**Exercise aim:** Give again the lines of the data from its first line through the line with "[0:04.00-0:05.00]". Change nothing.

*** Opening of Data shown ***

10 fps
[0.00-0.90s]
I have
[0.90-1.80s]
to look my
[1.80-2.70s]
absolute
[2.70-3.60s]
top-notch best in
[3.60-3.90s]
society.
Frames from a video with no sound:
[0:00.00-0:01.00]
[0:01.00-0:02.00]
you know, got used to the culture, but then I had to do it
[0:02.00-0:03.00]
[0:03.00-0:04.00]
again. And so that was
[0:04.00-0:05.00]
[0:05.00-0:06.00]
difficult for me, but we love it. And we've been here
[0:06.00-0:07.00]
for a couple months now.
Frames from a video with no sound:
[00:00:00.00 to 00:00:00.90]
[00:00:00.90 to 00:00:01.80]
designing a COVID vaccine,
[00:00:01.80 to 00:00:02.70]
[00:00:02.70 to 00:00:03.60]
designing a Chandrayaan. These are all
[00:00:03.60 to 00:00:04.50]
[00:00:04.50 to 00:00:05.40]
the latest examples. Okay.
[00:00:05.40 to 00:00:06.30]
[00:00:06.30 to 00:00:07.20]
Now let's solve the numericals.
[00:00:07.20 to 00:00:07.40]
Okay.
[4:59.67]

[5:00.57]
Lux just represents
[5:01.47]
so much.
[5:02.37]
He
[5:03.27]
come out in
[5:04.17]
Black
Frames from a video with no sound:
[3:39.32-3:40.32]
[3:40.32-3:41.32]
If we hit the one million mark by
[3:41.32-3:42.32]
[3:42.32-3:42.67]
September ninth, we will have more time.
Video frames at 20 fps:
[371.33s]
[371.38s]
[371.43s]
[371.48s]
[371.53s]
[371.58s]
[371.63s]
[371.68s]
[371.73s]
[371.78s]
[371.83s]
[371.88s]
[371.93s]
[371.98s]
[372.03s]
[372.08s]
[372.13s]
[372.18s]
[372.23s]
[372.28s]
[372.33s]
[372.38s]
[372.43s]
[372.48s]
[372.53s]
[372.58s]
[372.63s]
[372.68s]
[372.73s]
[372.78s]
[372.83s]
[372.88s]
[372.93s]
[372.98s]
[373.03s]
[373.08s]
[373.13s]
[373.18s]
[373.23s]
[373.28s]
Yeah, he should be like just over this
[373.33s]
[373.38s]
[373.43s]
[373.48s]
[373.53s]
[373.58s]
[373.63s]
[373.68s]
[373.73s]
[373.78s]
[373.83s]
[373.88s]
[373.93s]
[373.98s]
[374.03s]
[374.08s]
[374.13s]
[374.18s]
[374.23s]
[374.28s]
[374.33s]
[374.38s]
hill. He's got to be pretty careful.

*** Close of Data shown ***

**Answer to this problem:**
10 fps
[0.00-0.90s]
I have
[0.90-1.80s]
to look my
[1.80-2.70s]
absolute
[2.70-3.60s]
top-notch best in
[3.60-3.90s]
society.
Frames from a video with no sound:
[0:00.00-0:01.00]
[0:01.00-0:02.00]
you know, got used to the culture, but then I had to do it
[0:02.00-0:03.00]
[0:03.00-0:04.00]
again. And so that was
[0:04.00-0:05.00]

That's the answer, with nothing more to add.